Paint.setXferemode()

This method is the most complicated and computation-heavy, but gives the best results on all platforms: it supports all shapes, is hardware accelerated and the outline is antialiased.

The idea is known to artists as ‘masking’. All we need is a separate layer for masking new content, a mask and a composition code. The algorithm is pretty easy:

  1. Create a new layer for masking operations using Canvas.saveLayer().
  2. Draw the view.
  3. Switch the drawing mode to either clearing unmasked or keeping masked parts.
  4. Draw the mask.
  5. Compose layers using Canvas.restore().
int saveCount = canvas.saveLayer(...);
super.draw(canvas);
paint.setXfermode(CLEAR_MODE);
canvas.drawPath(cornersMask, paint);
paint.setXfermode(null);
canvas.restoreToCount(saveCount);

Shadows

Material Design shadows are dynamic and take the caster’s shape, position and opacity into account. Shadows have a bunch of roles — they help show importance, purpose and relations between components.

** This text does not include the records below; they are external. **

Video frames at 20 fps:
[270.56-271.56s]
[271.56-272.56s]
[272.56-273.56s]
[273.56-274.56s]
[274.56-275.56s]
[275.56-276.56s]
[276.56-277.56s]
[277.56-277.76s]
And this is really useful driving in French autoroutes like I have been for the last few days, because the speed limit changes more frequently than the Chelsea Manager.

Android Lollipop introduced a native mechanism for rendering nice, hardware-accelerated shadows. This part of the framework wasn’t officially backported and is not available for older platforms. The Design Support Library uses custom drawables to draw shadows.

ViewOutlineProvider

Again, the official method uses the view’s outline and works on API 21+. It’s hardware accelerated, fast and looks nice. There’s a small difference in supported shapes — when drawing shadows, the outline can be any convex shape, so it’s possible to use custom paths. This leads to weird situations where you can get nice shadows for diagonally cut views, but you have to clip them using a different method.

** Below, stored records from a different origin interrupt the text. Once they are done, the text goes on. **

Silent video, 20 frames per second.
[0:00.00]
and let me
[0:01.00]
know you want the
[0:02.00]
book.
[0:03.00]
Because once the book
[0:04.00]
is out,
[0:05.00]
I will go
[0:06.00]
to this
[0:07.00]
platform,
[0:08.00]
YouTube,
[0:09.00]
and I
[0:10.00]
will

ViewOutlineProvider supports colored shadows starting from API 28. That means a lot of waiting until this feature is used more widely.

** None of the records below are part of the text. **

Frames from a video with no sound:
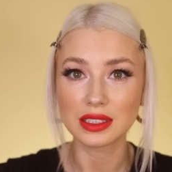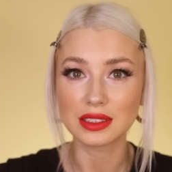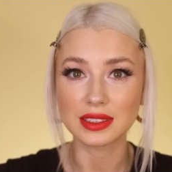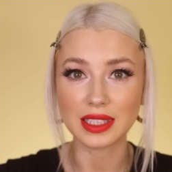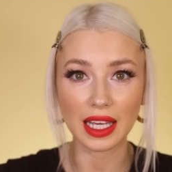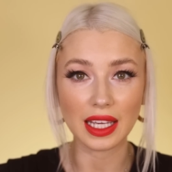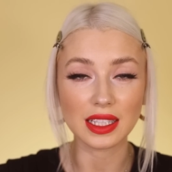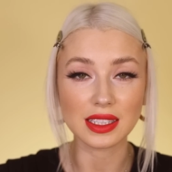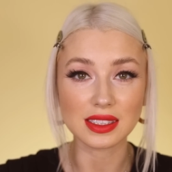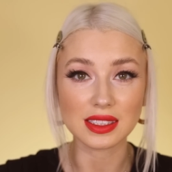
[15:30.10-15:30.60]

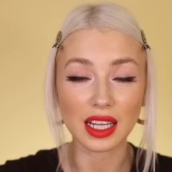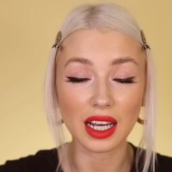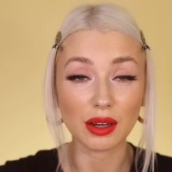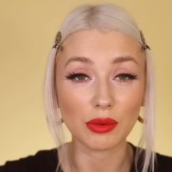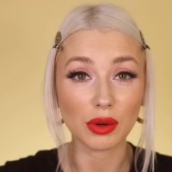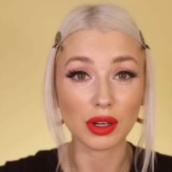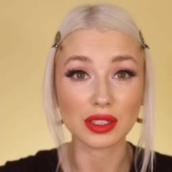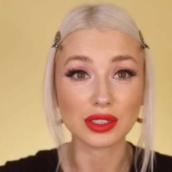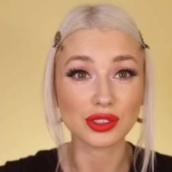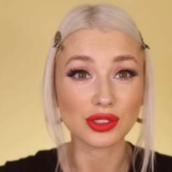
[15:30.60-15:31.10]
days that I
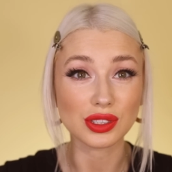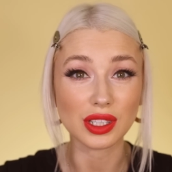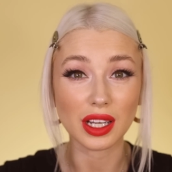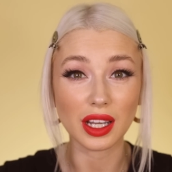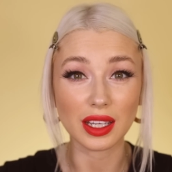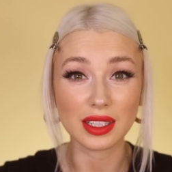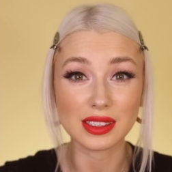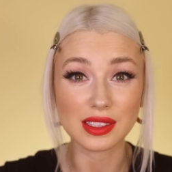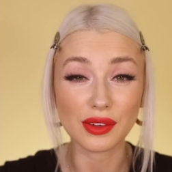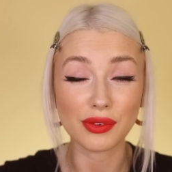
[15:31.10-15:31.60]
want just a
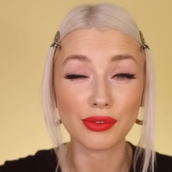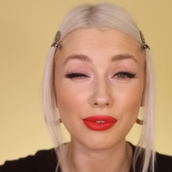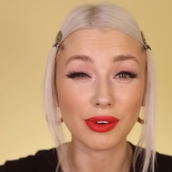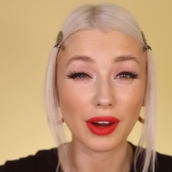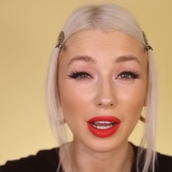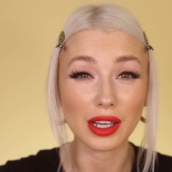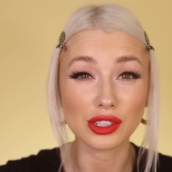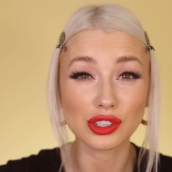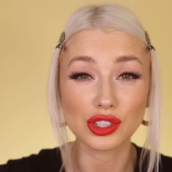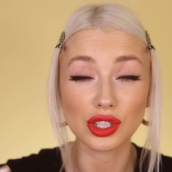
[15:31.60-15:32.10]
nice,
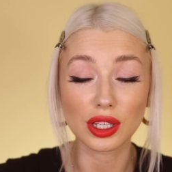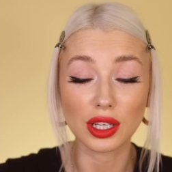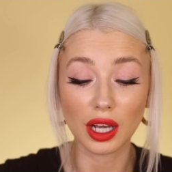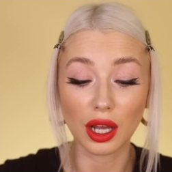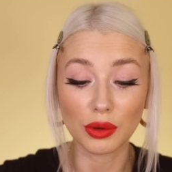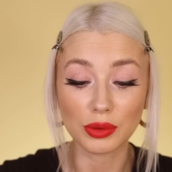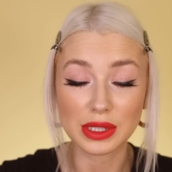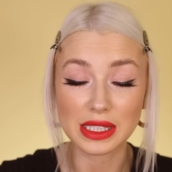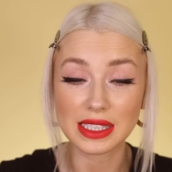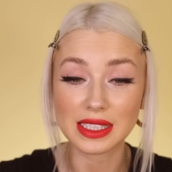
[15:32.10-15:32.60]
fresh,
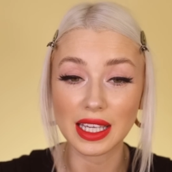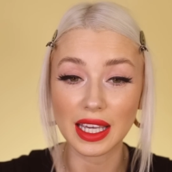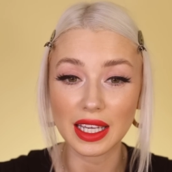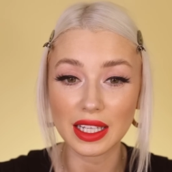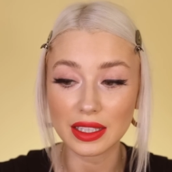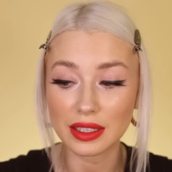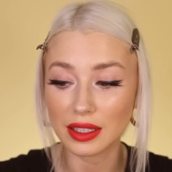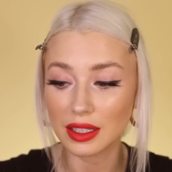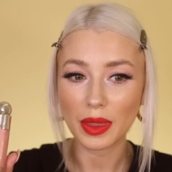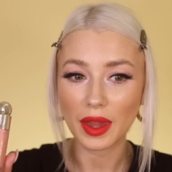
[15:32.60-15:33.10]
glowy
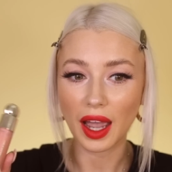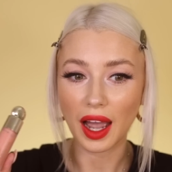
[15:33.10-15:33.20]
skin.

Concave shapes are not supported, so cinema tickets mentioned earlier can’t cast shadows using this method. While this is a pretty sophisticated case, there’s also a more common one. The BottomAppBar component introduced in Material Design 2 has a cradle for a button, which makes its shape non-convex. Because of that, BottomAppBar doesn’t cast shadows using the official method, but using Paint.setShadowLayer().

Paint.setShadowLayer()

This method uses blurring to draw a shadow below anything drawn using that Paint object. It’s easy to use, gives pretty good results and works with any shape and color. The Design Support Library provides the MaterialDrawableShape class, which uses Paint.setShadowLayer() internally — you can find it under the following link:

There’s one problem with Paint.setShadowLayer() — for drawing things other than text it is hardware accelerated starting from API 28. This downside makes this method pretty much unusable as it may lead to issues with component drawing and animation.

You can find more information about hardware-accelerated drawing operations in the docs. There’s a table with these operations and the minimum supported API level for each of them.

View.setBackground() and Drawable

It’s obviously possible to draw shadows using proper drawables — dynamic, 9-patches or simply images. In the HTML world this solution was used widely for a long time.

When using a background drawable for drawing shadows, we have to remember that the shadow becomes part of the view. It means that the view needs some padding inside to correctly align its contents.

ScriptIntrinsicBlur

This is a RenderScript shader we can use to generate shadows dynamically. It’s the most complex and the slowest of the discussed methods, but it works in all cases, on all platforms and can be used with hardware layers without any issues. Here’s the algorithm:

  1. Draw a view’s black shape to an offscreen bitmap.
  2. Blur it.
  3. Draw the blurred shape below the actual view.
Colored shadows generated using ScriptIntrisincBlur

The generated shadow can be set as the view’s background with some padding, drawn by the view or drawn by the view’s parent. Shadows can be cached and reused to reduce time needed for blurring.

Personally I’m using a method based on hardware blurring with a couple of optimizations. The most fancy trick is to generate a 9-patch instead of the full shape of a view. It greatly reduces blurring time and supports resize animations for free.